WHAT IS EXPECTED. All lines after the one containing "[00:00:01.70]" are needed, along with that line itself. Please repeat them exactly through the end of the entries.

====== SOURCE INFORMATION ======

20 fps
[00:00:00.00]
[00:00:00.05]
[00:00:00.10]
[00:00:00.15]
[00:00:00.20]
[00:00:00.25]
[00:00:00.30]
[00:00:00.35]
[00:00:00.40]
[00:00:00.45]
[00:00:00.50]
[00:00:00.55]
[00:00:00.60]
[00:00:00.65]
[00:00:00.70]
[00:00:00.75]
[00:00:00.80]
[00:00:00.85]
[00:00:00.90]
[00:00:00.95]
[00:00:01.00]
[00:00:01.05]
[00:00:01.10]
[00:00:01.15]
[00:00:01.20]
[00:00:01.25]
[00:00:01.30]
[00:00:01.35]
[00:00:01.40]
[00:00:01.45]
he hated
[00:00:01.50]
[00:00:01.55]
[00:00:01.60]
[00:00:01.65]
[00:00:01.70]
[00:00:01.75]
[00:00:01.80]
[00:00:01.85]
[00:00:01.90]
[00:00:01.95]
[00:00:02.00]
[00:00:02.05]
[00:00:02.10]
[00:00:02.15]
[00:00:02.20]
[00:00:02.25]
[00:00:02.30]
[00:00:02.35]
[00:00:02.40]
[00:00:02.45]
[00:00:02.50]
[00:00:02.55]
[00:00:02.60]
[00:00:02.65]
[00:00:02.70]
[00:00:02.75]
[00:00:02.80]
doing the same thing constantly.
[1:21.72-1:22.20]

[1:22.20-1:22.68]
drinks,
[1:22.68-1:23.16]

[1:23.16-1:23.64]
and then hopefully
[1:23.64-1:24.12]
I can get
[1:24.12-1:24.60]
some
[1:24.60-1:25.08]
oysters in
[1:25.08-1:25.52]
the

======

EXERCISE RESULT.
[00:00:01.70]
[00:00:01.75]
[00:00:01.80]
[00:00:01.85]
[00:00:01.90]
[00:00:01.95]
[00:00:02.00]
[00:00:02.05]
[00:00:02.10]
[00:00:02.15]
[00:00:02.20]
[00:00:02.25]
[00:00:02.30]
[00:00:02.35]
[00:00:02.40]
[00:00:02.45]
[00:00:02.50]
[00:00:02.55]
[00:00:02.60]
[00:00:02.65]
[00:00:02.70]
[00:00:02.75]
[00:00:02.80]
doing the same thing constantly.
[1:21.72-1:22.20]

[1:22.20-1:22.68]
drinks,
[1:22.68-1:23.16]

[1:23.16-1:23.64]
and then hopefully
[1:23.64-1:24.12]
I can get
[1:24.12-1:24.60]
some
[1:24.60-1:25.08]
oysters in
[1:25.08-1:25.52]
the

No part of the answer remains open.